__Problem__
Everything in the listing below except the pictures should be reproduced exactly.

__Provided entries__
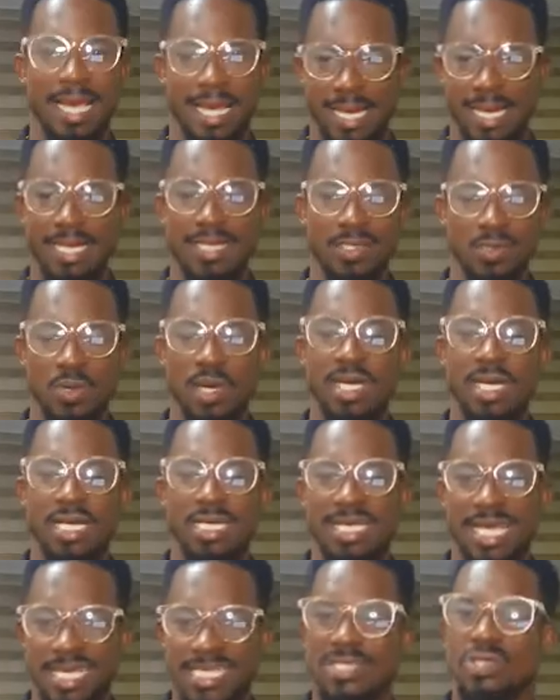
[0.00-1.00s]
And that is one
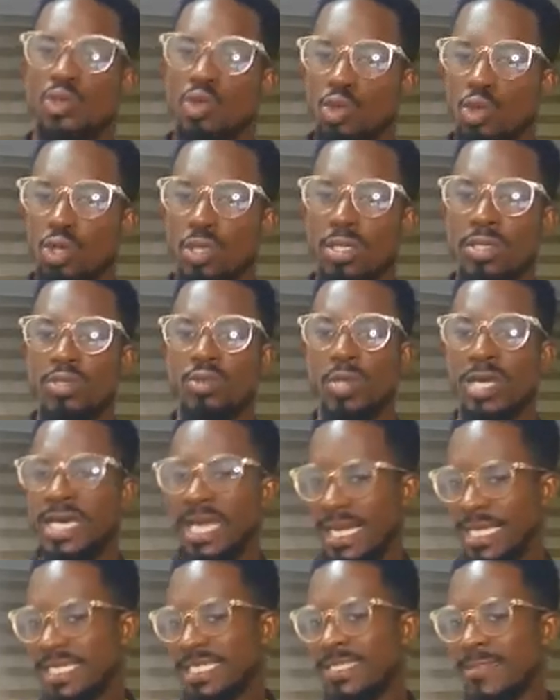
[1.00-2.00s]
that they are still looking into,
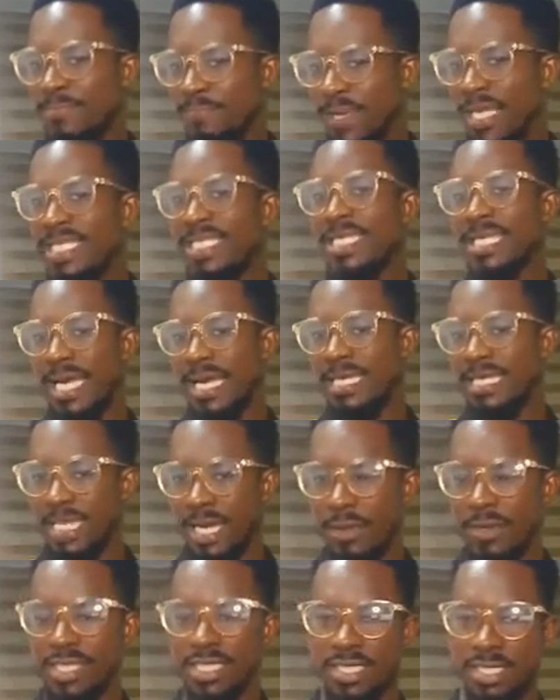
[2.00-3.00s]
and that is basically
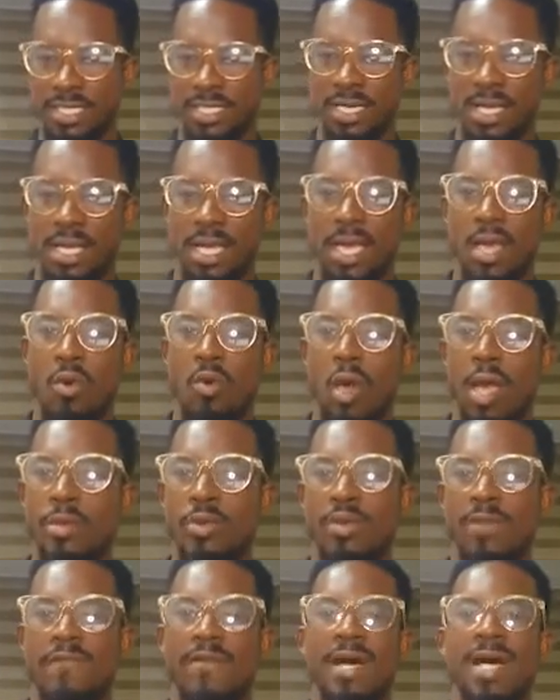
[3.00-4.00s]
the reason why
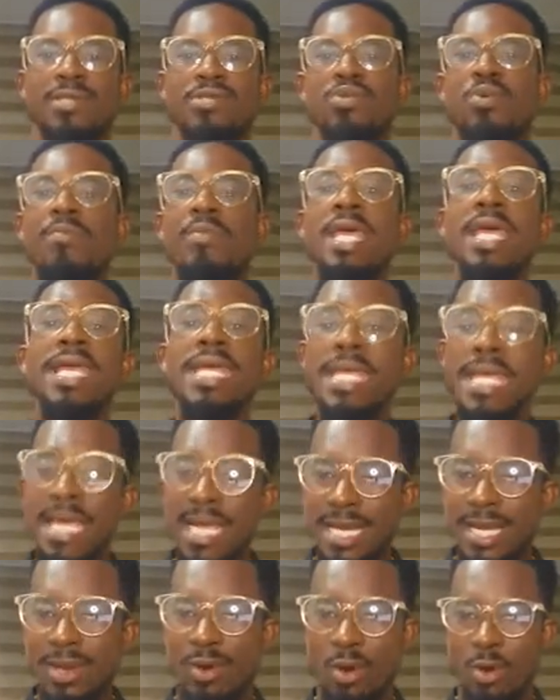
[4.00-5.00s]
UEFA has not made
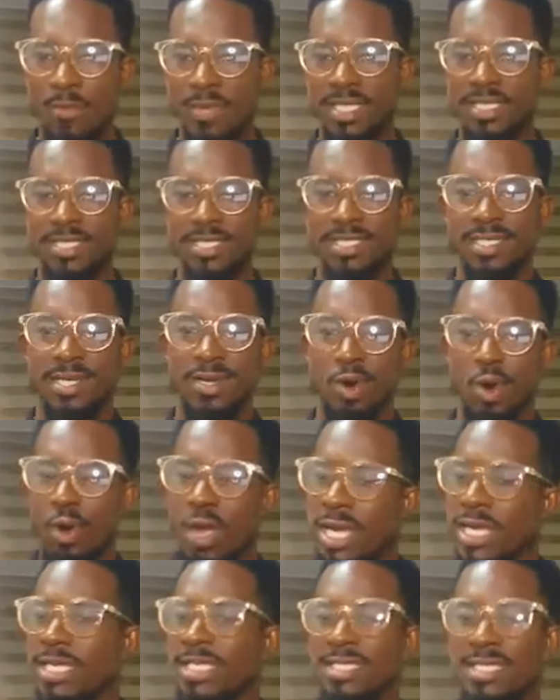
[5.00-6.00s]
any comment
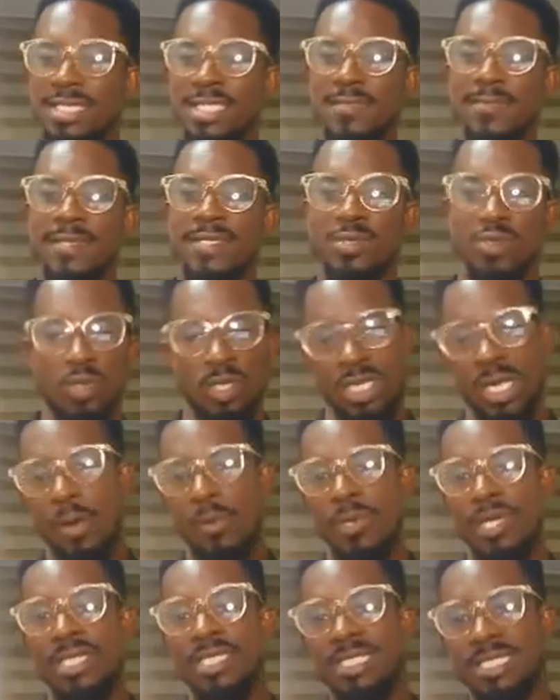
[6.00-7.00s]
or any statement on
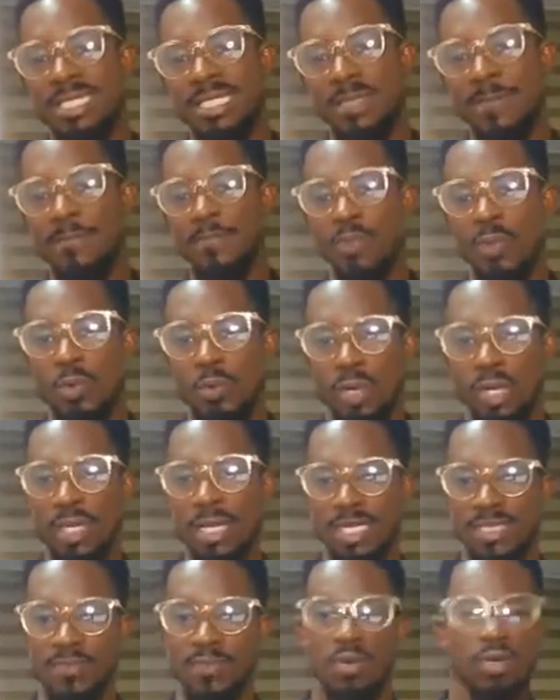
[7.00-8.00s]
their relationship with
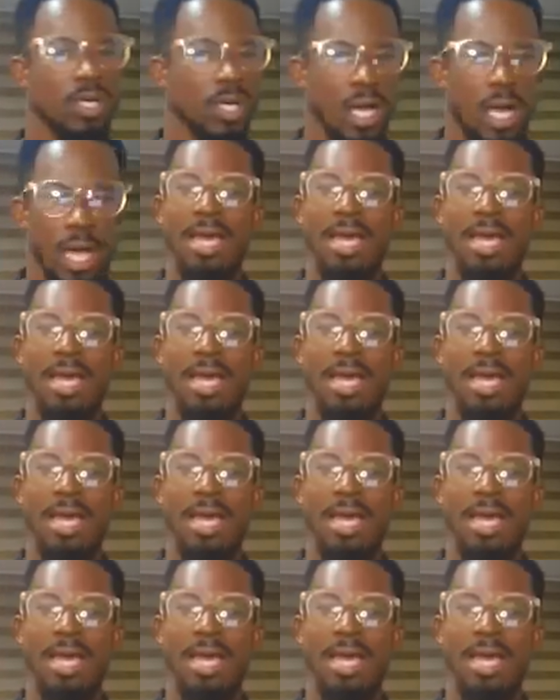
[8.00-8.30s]
Gazprom.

__Result for this exercise__
[0.00-1.00s]
And that is one
[1.00-2.00s]
that they are still looking into,
[2.00-3.00s]
and that is basically
[3.00-4.00s]
the reason why
[4.00-5.00s]
UEFA has not made
[5.00-6.00s]
any comment
[6.00-7.00s]
or any statement on
[7.00-8.00s]
their relationship with
[8.00-8.30s]
Gazprom.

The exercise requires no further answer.